Diaspora minister vows support for mother and baby home survivors abroad to access compensation payments

Diaspora minister vows support for mother and baby home survivors abroad to access compensation payments

IRELAND’S Minister for the Diaspora has pledged to support survivors of the nation’s brutal mother and baby home institutions now living abroad as a compensation scheme totalling €800million is announced.

Minister Colm Brophy made a statement directed at the Irish abroad as the Government revealed its Mother & Baby Institutions Payment Scheme - which is set to benefit 34,000 survivors and former residents of these homes with redress payments of up to £65,000.

“On the day that the Irish Government has published the Payment Scheme for the survivors of mother and baby homes it is important to recognise the particular legacy of trauma and hurt felt so deeply by those survivors living abroad, most particularly in Britain, which is home to the largest number of survivors outside Ireland,” he said.

“I would like to especially acknowledge how difficult this year has been for all survivors, their families and for those communities, particularly in Britain, that have been working on behalf of the survivors,” he added.

“As minister with special responsibility for the diaspora, I am committed to working closely with colleagues across Government to ensure the needs of those survivors living abroad continue to be reflected in implementation of the Scheme and the Action Plan.

“Through our Embassies and Consulates we will work closely with the Department of Children, Equality , Disability, Integration and Youth (DCEDIY) to communicate back to those survivors and to their representatives living abroad.”

Diaspora Minister Colm Brophy

Under the Scheme, which was announced yesterday by Children and Equalities Minister Roderic O’Gorman, survivors of Ireland’s mother and baby homes will receive redress payments of up to €65,000.

There will be another work-related payment also available for women who were resident in certain institutions for more than three months and who undertook ‘commercial’ work in these homes.

These payments will range from €1,500 to €60,000.

The scheme will also provide an enhanced medical card to everyone who was resident in a mother and baby or county home for six months or more – however those who are eligible for the card but now live overseas will have the choice take the card or a one-off payment of €3,000 in lieu of it.

“The publication of the Action Plan, including the Mother and Baby Institutions Payment Scheme has been keenly awaited by former residents of these institutions, including those survivors living abroad,” Minister Brophy said.

“The Scheme means that survivors living abroad will have access to a financial payment on the same basis as those living in Ireland, and will also have access to either an enhanced medical card or a once-off payment in lieu of the card.”

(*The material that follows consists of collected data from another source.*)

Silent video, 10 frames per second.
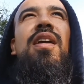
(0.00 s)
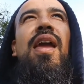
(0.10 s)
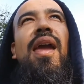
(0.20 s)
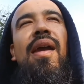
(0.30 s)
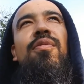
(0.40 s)

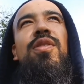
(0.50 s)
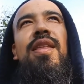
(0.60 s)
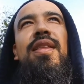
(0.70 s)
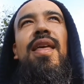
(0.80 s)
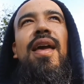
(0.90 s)

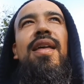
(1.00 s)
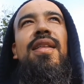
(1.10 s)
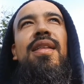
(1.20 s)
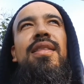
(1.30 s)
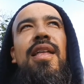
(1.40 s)
everything
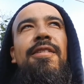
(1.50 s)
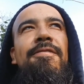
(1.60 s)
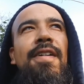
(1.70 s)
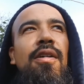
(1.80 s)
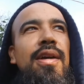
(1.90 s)
that the
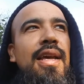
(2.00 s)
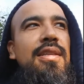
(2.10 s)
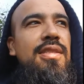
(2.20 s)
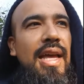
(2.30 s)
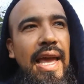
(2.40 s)
falcon
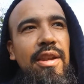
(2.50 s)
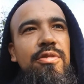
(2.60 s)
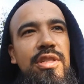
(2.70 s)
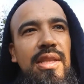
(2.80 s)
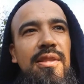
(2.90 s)
has, the
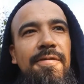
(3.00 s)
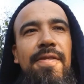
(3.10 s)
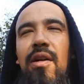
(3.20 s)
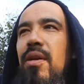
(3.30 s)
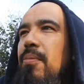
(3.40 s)
energy that the
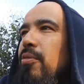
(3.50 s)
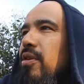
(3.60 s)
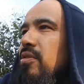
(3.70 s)
falcon brings,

He added: “Having a dedicated point of contact for those living outside Ireland is a particular request that has been conveyed strongly to us by Irish community and welfare organisations worldwide.

“Work is currently underway on the development of an enhanced model of engagement involving a dedicated Advocate for survivors and former residents,” he confirmed.

“It will be important that any “Advocate” has the necessary resources to properly engage with the particular concerns of survivors living abroad.”